ABOUT THIS EXERCISE: All that is needed is an exact repetition of the lines from the one containing "[4:20.31-4:20.81]" through the final line of the material, without pictures.

── PROVIDED RECORDS ──

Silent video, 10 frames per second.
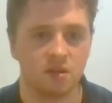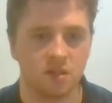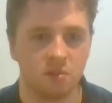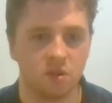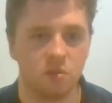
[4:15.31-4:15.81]

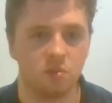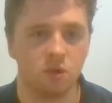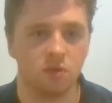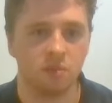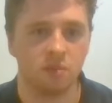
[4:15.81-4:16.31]
W,
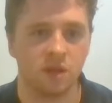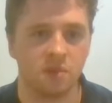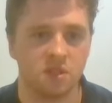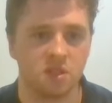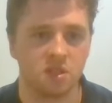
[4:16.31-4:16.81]
move up in that
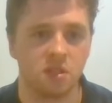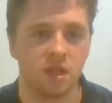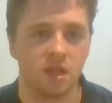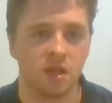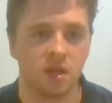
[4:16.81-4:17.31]
position
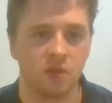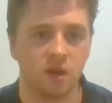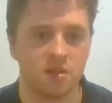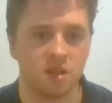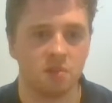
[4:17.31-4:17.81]
there, and
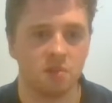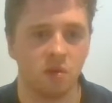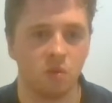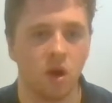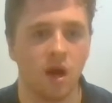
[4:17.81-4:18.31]
raise up,
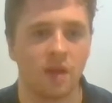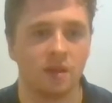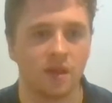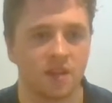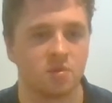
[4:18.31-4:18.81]
and Y, the
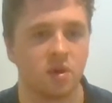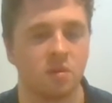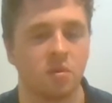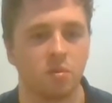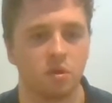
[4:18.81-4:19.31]
last
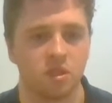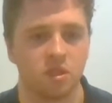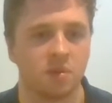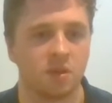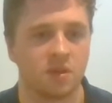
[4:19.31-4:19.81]
one, pushing
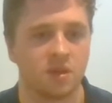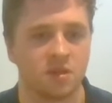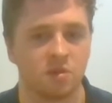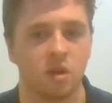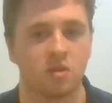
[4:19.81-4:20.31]
up, and there
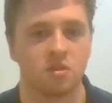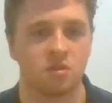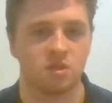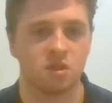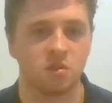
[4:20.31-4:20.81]
we go. So you're
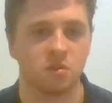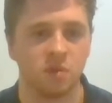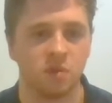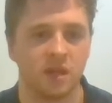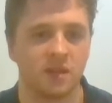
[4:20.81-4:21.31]
just kind of
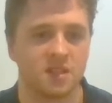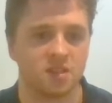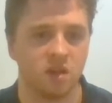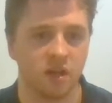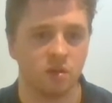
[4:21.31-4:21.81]
repeating that
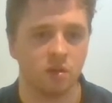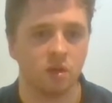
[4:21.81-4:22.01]
cycle.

───

ANSWER:
[4:20.31-4:20.81]
we go. So you're
[4:20.81-4:21.31]
just kind of
[4:21.31-4:21.81]
repeating that
[4:21.81-4:22.01]
cycle.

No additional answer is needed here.